> _What the task requires_:
The full listing, written out exactly and without images, is the expected result.

> _Dataset_:
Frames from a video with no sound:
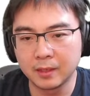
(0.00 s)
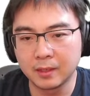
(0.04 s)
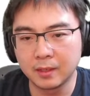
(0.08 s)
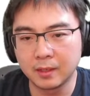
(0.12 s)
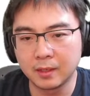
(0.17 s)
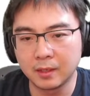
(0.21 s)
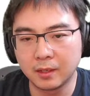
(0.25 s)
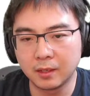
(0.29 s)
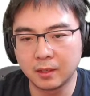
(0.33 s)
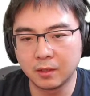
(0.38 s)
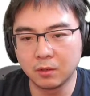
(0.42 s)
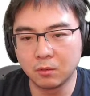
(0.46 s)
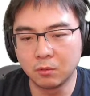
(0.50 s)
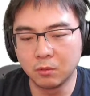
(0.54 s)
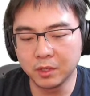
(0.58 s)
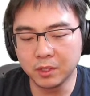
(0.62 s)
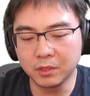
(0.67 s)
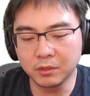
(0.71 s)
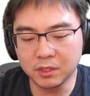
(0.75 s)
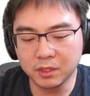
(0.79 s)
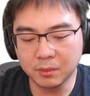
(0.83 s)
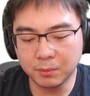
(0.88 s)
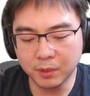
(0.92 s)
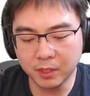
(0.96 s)
What
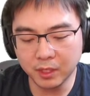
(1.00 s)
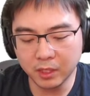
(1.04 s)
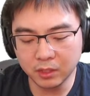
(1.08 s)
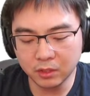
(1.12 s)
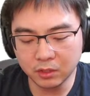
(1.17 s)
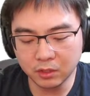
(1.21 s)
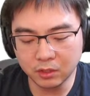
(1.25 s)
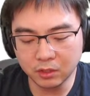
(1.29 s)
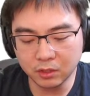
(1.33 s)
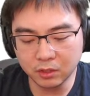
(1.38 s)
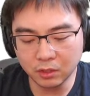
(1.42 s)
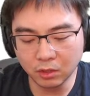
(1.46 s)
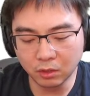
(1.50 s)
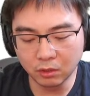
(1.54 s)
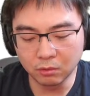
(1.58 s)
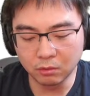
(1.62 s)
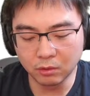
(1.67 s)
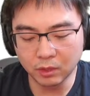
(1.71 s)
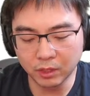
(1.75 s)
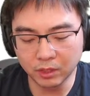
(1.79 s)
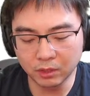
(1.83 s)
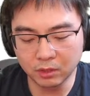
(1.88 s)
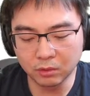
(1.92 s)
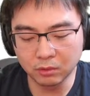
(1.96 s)
you typically don't
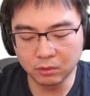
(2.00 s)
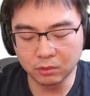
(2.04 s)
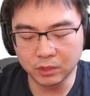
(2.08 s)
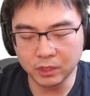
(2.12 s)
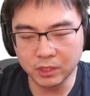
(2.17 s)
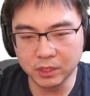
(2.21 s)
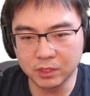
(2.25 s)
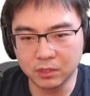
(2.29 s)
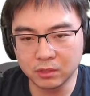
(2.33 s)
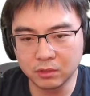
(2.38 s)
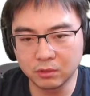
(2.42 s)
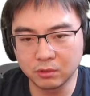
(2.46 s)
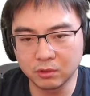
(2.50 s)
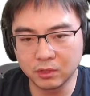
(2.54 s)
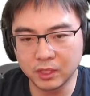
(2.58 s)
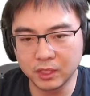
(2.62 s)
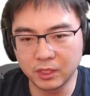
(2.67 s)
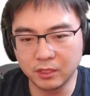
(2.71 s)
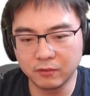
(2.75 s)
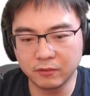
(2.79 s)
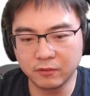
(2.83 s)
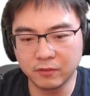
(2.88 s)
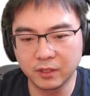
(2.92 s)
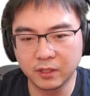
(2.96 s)
want to do is to
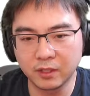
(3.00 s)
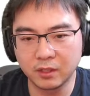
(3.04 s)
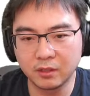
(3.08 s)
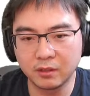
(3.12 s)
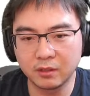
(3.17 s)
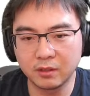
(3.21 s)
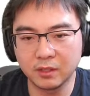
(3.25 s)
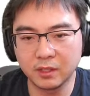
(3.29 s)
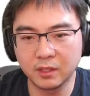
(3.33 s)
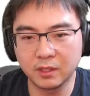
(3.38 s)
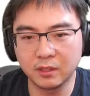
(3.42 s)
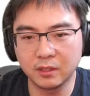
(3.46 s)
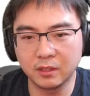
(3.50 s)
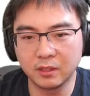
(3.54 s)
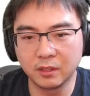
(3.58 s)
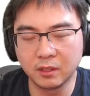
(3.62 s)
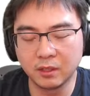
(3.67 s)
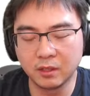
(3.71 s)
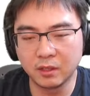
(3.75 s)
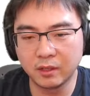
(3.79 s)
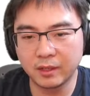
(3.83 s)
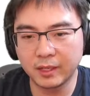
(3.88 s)
give a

> _Reply to the task_:
Frames from a video with no sound:
(0.00 s)
(0.04 s)
(0.08 s)
(0.12 s)
(0.17 s)
(0.21 s)
(0.25 s)
(0.29 s)
(0.33 s)
(0.38 s)
(0.42 s)
(0.46 s)
(0.50 s)
(0.54 s)
(0.58 s)
(0.62 s)
(0.67 s)
(0.71 s)
(0.75 s)
(0.79 s)
(0.83 s)
(0.88 s)
(0.92 s)
(0.96 s)
What
(1.00 s)
(1.04 s)
(1.08 s)
(1.12 s)
(1.17 s)
(1.21 s)
(1.25 s)
(1.29 s)
(1.33 s)
(1.38 s)
(1.42 s)
(1.46 s)
(1.50 s)
(1.54 s)
(1.58 s)
(1.62 s)
(1.67 s)
(1.71 s)
(1.75 s)
(1.79 s)
(1.83 s)
(1.88 s)
(1.92 s)
(1.96 s)
you typically don't
(2.00 s)
(2.04 s)
(2.08 s)
(2.12 s)
(2.17 s)
(2.21 s)
(2.25 s)
(2.29 s)
(2.33 s)
(2.38 s)
(2.42 s)
(2.46 s)
(2.50 s)
(2.54 s)
(2.58 s)
(2.62 s)
(2.67 s)
(2.71 s)
(2.75 s)
(2.79 s)
(2.83 s)
(2.88 s)
(2.92 s)
(2.96 s)
want to do is to
(3.00 s)
(3.04 s)
(3.08 s)
(3.12 s)
(3.17 s)
(3.21 s)
(3.25 s)
(3.29 s)
(3.33 s)
(3.38 s)
(3.42 s)
(3.46 s)
(3.50 s)
(3.54 s)
(3.58 s)
(3.62 s)
(3.67 s)
(3.71 s)
(3.75 s)
(3.79 s)
(3.83 s)
(3.88 s)
give a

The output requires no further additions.